John Rinset (9/10/2012 at 2:25 PM)
Several comments. I think the list of 20 is great. However, I do think that creating the common areas so staff and physicians can mingle needs to be supplemented for a space for physicians and staff to hang out alone. There are conversations they need to have with each other staff to staff and physician to physician that may be compromised by the common area. The meeting space could move to the physician parking lot, but not ideal. Also, no mention about cafeteria space, bereavement space or the onboarding space(registration), and finally the ER. All key places for a better patient experience. Are there kiosk in the lobby for patient/visitor access to information? Just some thoughts. Is the facility prepared to meet the future? Hard to know in this technology driven world. But this is a great start. Thanks for sharing.
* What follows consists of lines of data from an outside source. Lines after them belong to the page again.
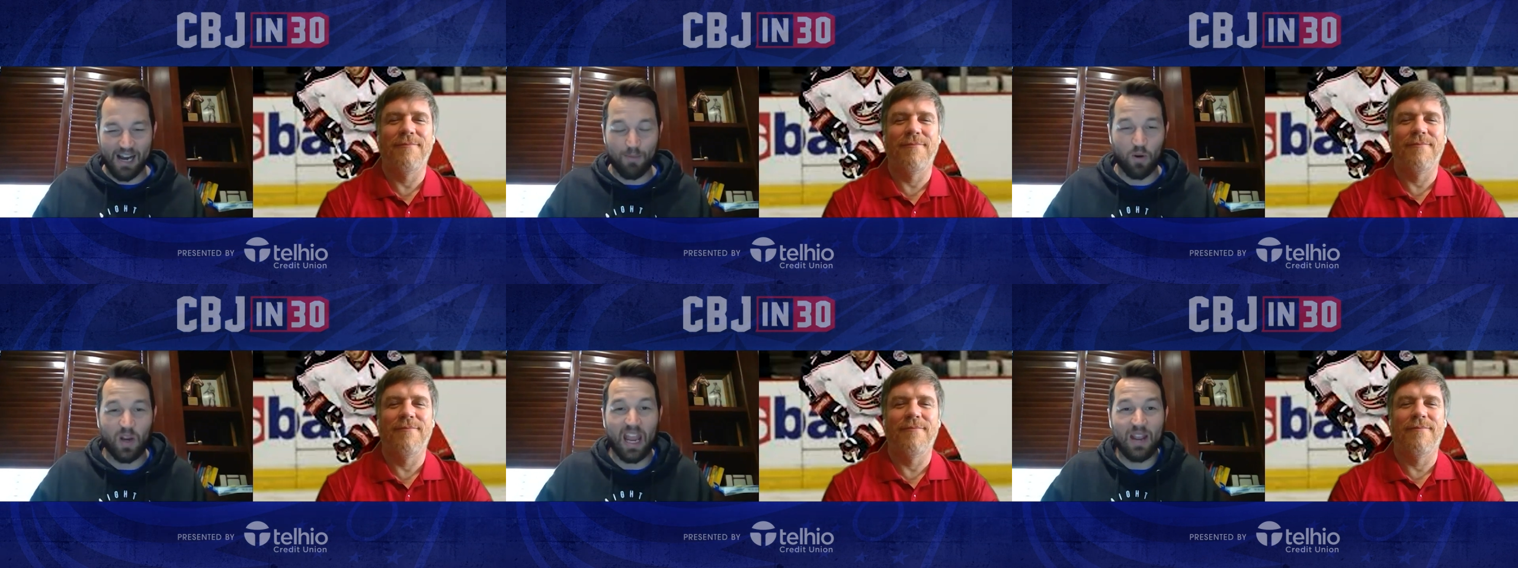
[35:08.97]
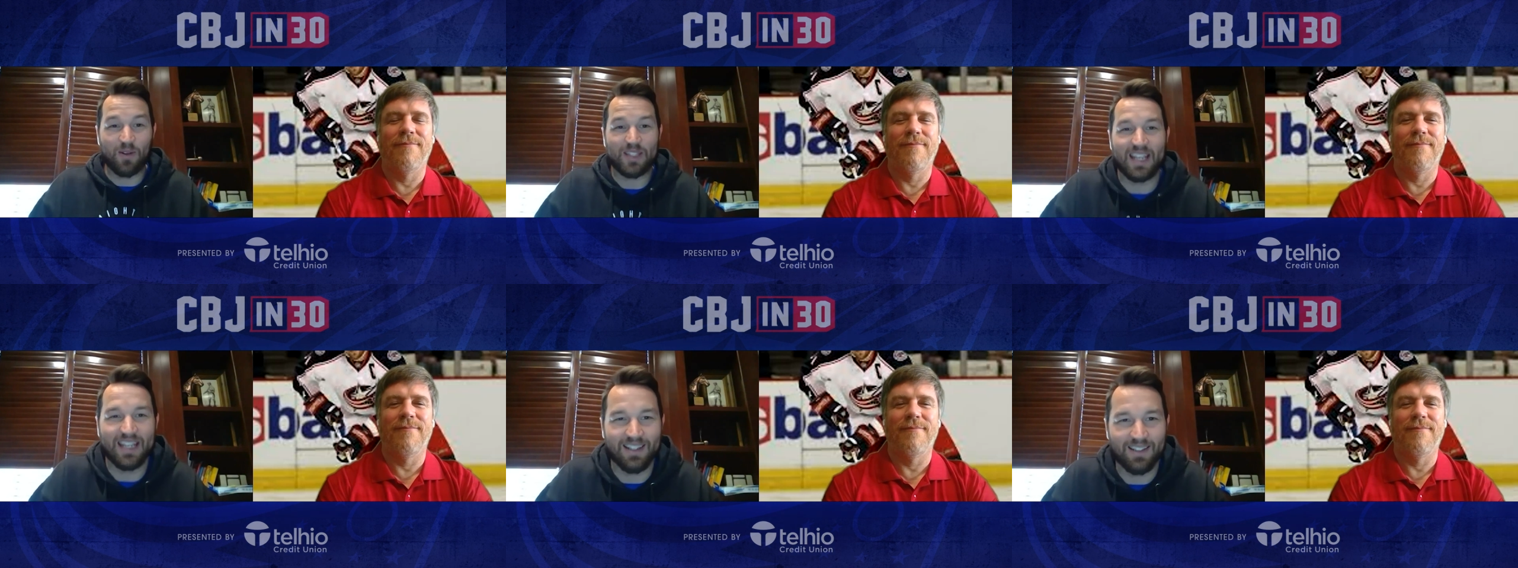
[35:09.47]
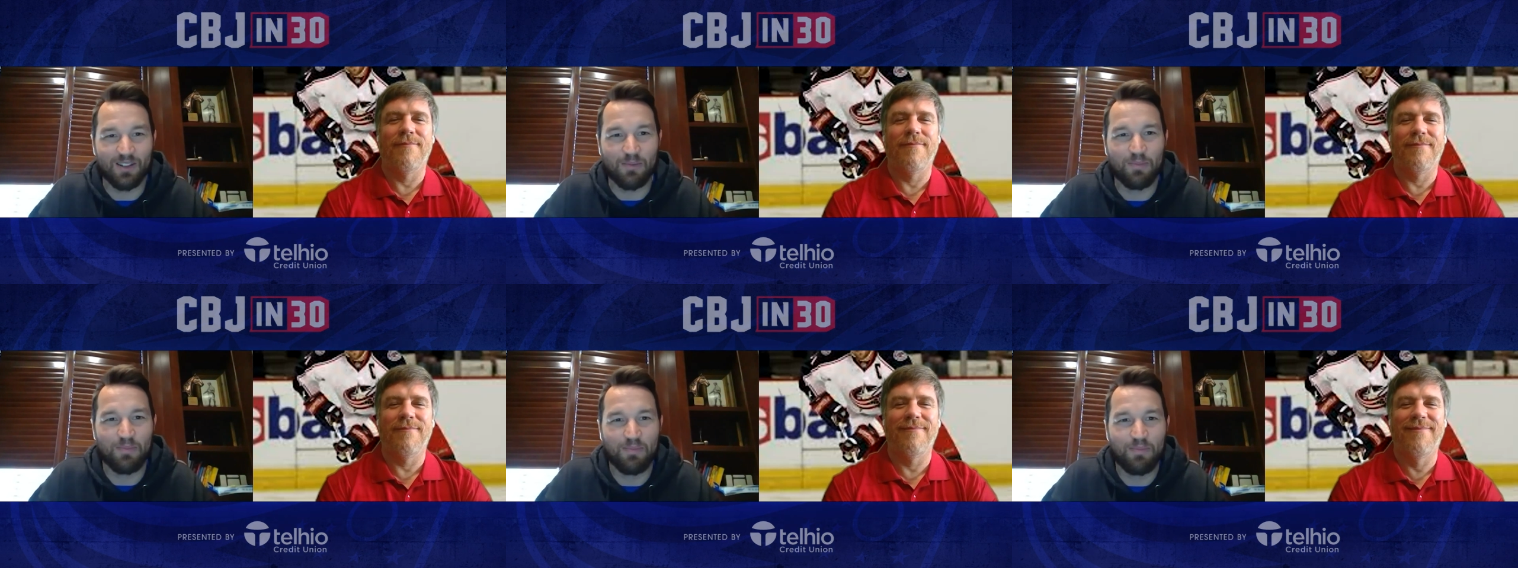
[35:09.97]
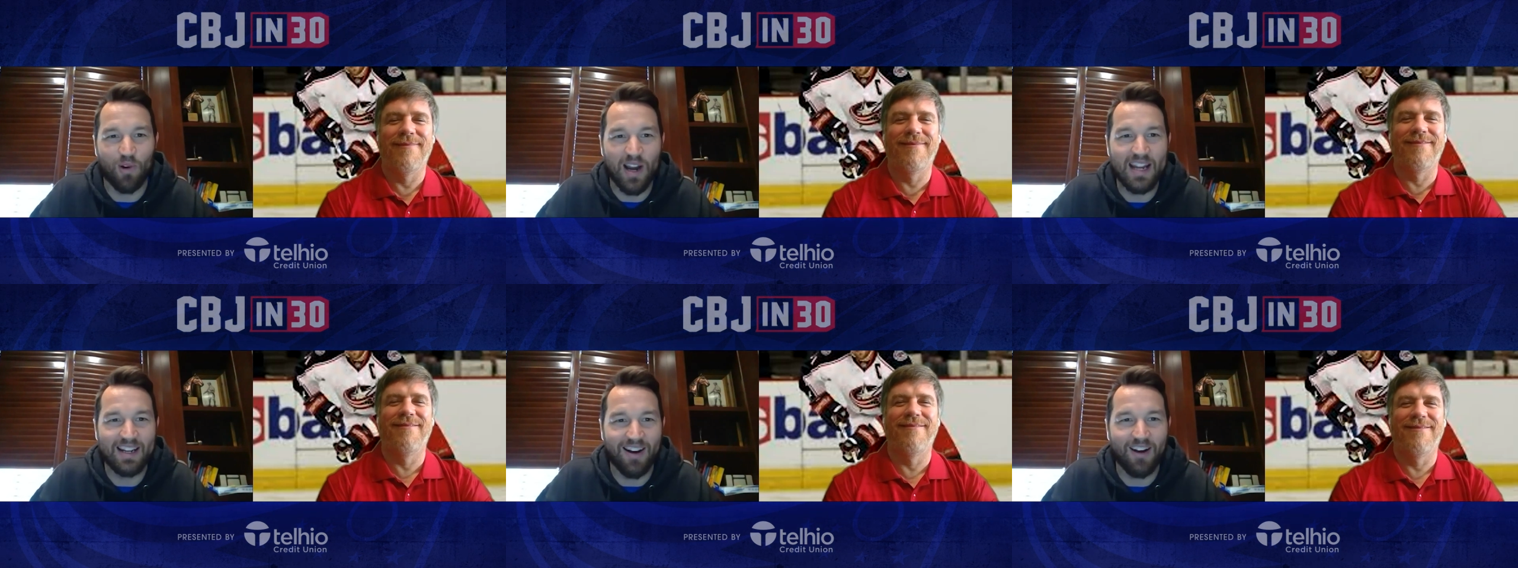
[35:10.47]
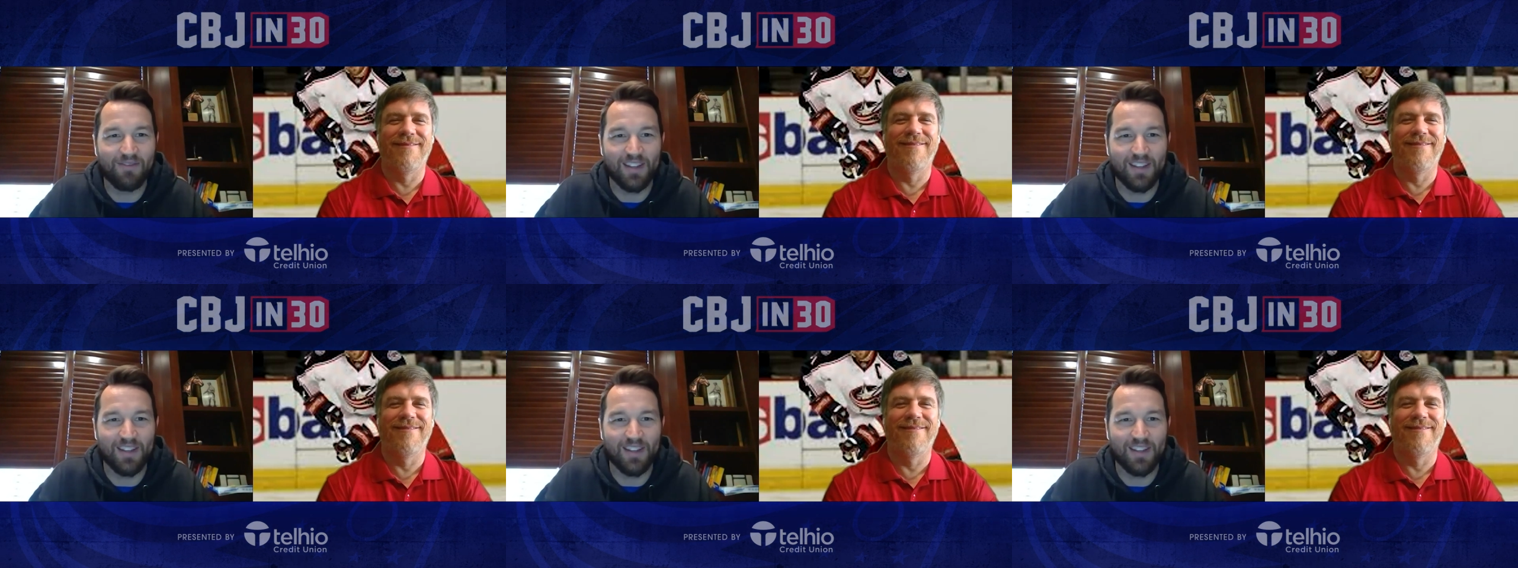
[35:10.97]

Speaker 1: I'm okay with taking a little break off the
Kelly Kline Burnett (9/6/2012 at 11:26 PM)
A beautiful atrium, fantastic technology, a sterile elevator but where is the ultimate in health - fitness. Why isn't this facility extolling the virtues of exercise with encouraging the use of the stairway. We must change our paradigm. We must start mandating movement. Prescriptive medicines MUST combine with cardio routines. Movement is a good thing, movement is the greatest luxury. Afterall, if you have your health, you have everything.

Julie D. Taylor (8/27/2012 at 4:32 PM)
Great acknowledgement of a truly groundbreaking hospital. With all the emphasis on the design, it would be good to note that LA-based CO Architects worked with Palomar for years to create this facility.